Directions → Please output the lines from the one with "[7:02.99-7:03.99]" through the end of the data exactly as written, omitting all pictures.

• • • • •

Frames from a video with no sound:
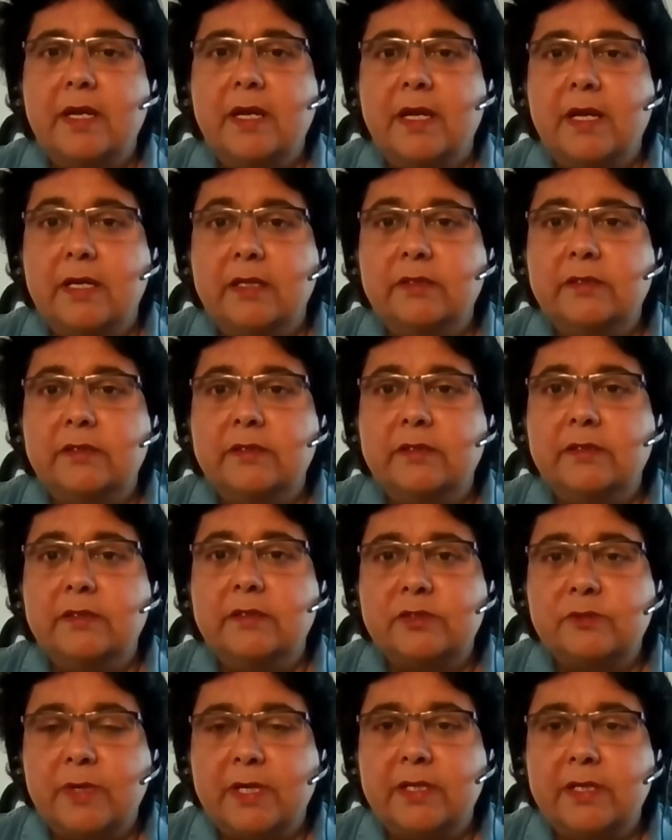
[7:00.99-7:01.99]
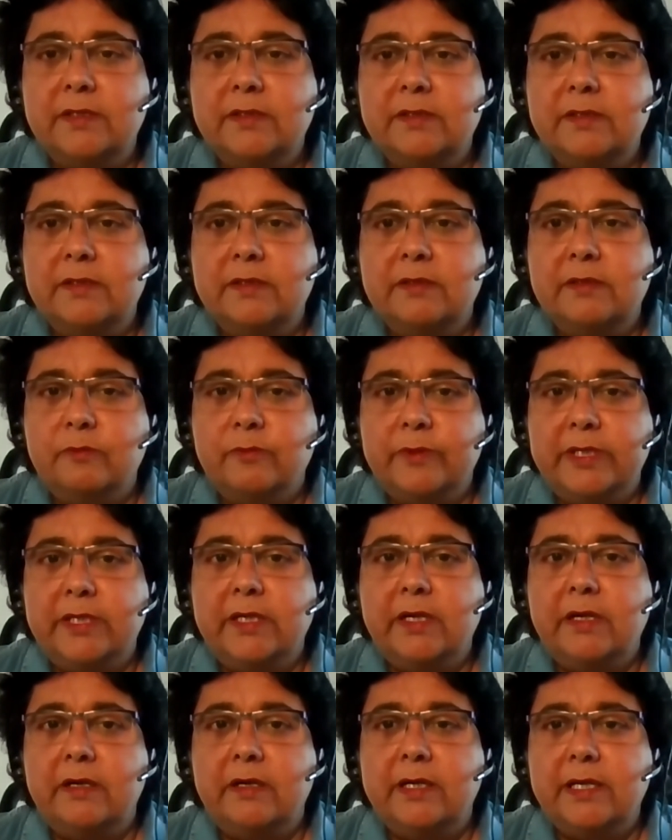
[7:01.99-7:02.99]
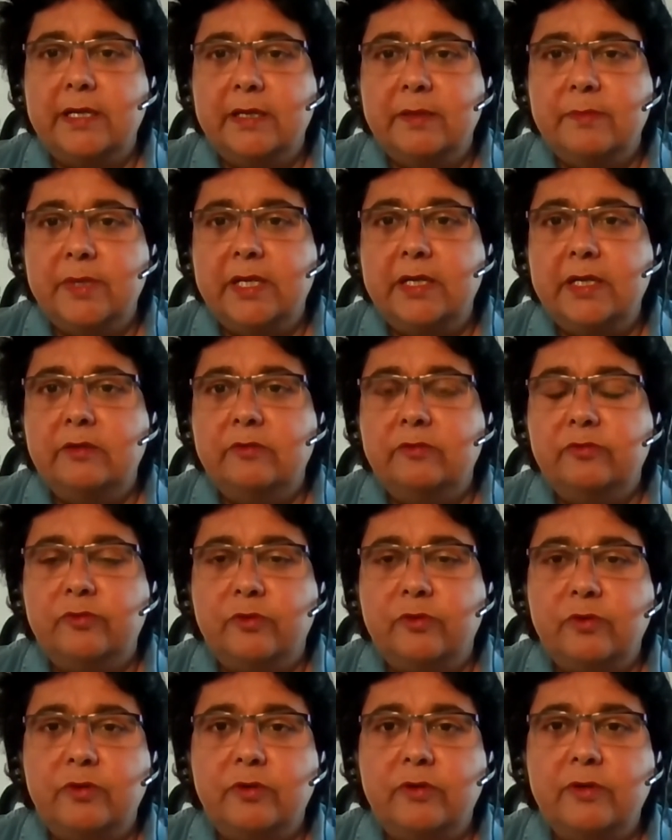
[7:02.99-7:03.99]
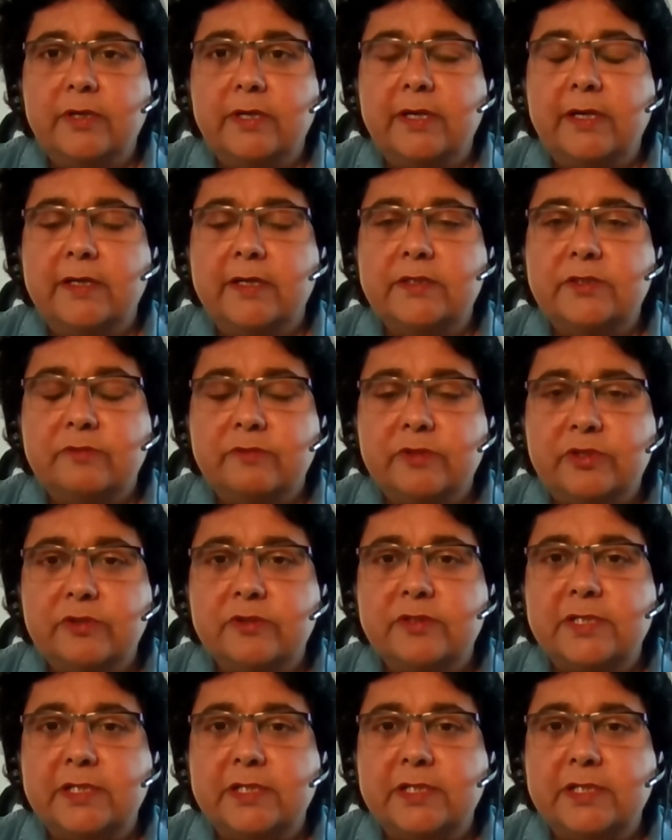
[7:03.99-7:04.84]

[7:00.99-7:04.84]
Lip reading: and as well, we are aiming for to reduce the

• • • • •

Answer to this task →
[7:02.99-7:03.99]
[7:03.99-7:04.84]

[7:00.99-7:04.84]
Lip reading: and as well, we are aiming for to reduce the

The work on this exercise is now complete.